Досталась награда и мне. Цезарь заплатил мне пятьдесят тысяч сестерциев за то, что я спас в бою Цинну, и еще сто тысяч сестерциев за мой меткий бросок ножом.
В Равенне я и Цинна жили под одной крышей с Цезарем.
«Ну вот, из злодея я превратился в доброго ангела! – думал я, находясь подле Цезаря изо дня в день и даже иногда беседуя с ним наедине. – Что же мне делать, если от профессора Пазетти поступит приказ следовать первоначальному плану. Как мне поступить, если Белкину не удастся убедить шефа в целесообразности моего нового плана. На кону и впрямь стоит слишком много, и мои душевные терзания здесь неуместны!»
Однажды в конце декабря у Цезаря состоялось очередное застолье в честь приезда из Рима в Равенну нескольких патрициев, поссорившихся с Помпеем.
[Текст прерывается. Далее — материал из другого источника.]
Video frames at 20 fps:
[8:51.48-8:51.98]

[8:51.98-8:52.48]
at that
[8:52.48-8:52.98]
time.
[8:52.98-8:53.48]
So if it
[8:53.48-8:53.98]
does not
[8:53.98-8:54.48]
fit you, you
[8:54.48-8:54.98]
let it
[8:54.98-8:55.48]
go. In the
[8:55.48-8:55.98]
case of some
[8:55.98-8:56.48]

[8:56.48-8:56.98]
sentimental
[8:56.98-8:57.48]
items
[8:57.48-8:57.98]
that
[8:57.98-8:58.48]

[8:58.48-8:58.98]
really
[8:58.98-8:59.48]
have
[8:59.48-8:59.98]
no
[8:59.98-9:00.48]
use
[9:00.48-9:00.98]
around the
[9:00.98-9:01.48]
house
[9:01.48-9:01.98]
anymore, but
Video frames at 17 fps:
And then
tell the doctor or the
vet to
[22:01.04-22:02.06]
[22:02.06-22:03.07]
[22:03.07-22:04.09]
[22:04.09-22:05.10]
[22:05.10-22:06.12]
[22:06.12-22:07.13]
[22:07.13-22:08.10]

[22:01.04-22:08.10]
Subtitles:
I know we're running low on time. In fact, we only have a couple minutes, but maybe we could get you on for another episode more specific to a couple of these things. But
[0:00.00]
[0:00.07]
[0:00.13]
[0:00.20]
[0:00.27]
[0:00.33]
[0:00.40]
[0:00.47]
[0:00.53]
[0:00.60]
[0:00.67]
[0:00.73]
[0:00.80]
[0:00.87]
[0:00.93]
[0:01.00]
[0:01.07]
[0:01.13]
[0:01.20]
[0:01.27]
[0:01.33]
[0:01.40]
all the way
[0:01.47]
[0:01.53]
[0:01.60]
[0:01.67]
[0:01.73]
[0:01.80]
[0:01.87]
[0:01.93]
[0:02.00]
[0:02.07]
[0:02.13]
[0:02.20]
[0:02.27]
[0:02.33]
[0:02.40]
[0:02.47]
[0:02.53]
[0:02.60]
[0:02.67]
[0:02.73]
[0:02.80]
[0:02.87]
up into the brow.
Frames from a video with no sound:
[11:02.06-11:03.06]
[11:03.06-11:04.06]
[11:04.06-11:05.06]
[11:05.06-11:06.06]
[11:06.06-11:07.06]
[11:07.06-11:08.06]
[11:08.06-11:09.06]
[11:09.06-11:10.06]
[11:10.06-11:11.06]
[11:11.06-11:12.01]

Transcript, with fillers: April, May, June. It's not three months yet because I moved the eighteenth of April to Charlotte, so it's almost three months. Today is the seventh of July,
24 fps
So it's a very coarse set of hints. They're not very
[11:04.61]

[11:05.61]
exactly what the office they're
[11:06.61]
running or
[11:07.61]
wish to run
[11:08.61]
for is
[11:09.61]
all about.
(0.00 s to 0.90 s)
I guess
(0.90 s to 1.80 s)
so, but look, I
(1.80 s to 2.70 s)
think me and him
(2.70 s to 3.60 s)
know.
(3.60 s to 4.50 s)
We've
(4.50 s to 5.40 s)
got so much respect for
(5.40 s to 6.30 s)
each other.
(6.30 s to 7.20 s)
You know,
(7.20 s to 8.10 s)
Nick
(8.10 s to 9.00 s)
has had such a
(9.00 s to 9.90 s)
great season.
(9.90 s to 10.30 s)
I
Эти люди сообщили Цезарю, что в сенате идут прения по поводу того, чтобы объявить Цезаря вне закона, если к весне следующего года он не распустит свои легионы. Такое предложение выдвинул Катон. Поскольку около двадцати приверженцев Цезаря были под разными предлогами исключены из сената, у Помпея и его сторонников в сенате имеется перевес.